**TASK DESCRIPTION:**
If an entry holds a picture, drop the picture and restate the rest word for word.
——
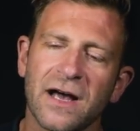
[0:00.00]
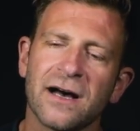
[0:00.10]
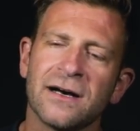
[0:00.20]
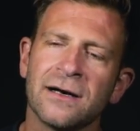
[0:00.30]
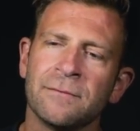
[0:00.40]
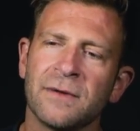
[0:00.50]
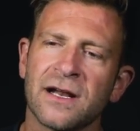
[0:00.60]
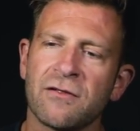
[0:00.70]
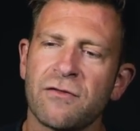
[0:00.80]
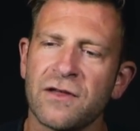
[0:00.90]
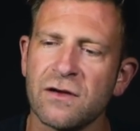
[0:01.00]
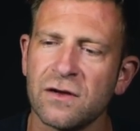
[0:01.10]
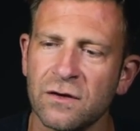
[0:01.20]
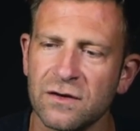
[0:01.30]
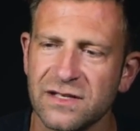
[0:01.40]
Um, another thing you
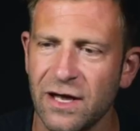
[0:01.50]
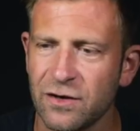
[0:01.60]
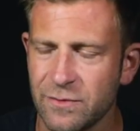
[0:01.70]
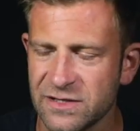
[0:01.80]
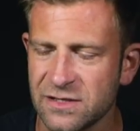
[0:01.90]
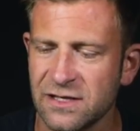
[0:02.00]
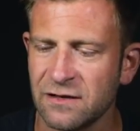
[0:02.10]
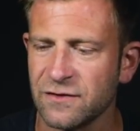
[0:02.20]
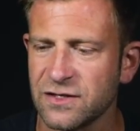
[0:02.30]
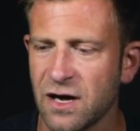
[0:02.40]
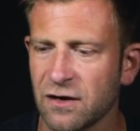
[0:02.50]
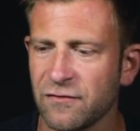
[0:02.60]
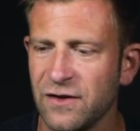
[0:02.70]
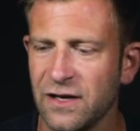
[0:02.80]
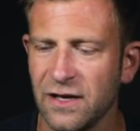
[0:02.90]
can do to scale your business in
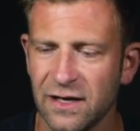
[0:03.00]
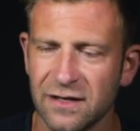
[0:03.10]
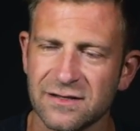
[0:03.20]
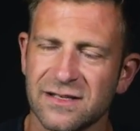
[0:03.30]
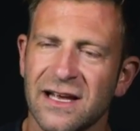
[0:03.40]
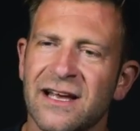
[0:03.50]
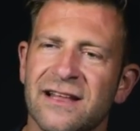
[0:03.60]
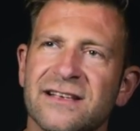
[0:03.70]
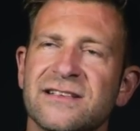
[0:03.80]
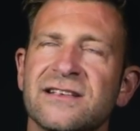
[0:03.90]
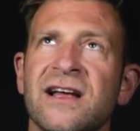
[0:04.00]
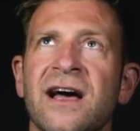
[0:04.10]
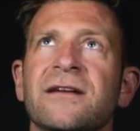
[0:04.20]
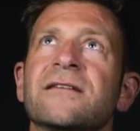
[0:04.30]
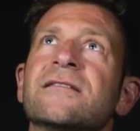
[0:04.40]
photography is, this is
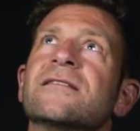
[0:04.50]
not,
——
**SOLUTION FOR THIS EXERCISE:**
[0:00.00]
[0:00.10]
[0:00.20]
[0:00.30]
[0:00.40]
[0:00.50]
[0:00.60]
[0:00.70]
[0:00.80]
[0:00.90]
[0:01.00]
[0:01.10]
[0:01.20]
[0:01.30]
[0:01.40]
Um, another thing you
[0:01.50]
[0:01.60]
[0:01.70]
[0:01.80]
[0:01.90]
[0:02.00]
[0:02.10]
[0:02.20]
[0:02.30]
[0:02.40]
[0:02.50]
[0:02.60]
[0:02.70]
[0:02.80]
[0:02.90]
can do to scale your business in
[0:03.00]
[0:03.10]
[0:03.20]
[0:03.30]
[0:03.40]
[0:03.50]
[0:03.60]
[0:03.70]
[0:03.80]
[0:03.90]
[0:04.00]
[0:04.10]
[0:04.20]
[0:04.30]
[0:04.40]
photography is, this is
[0:04.50]
not,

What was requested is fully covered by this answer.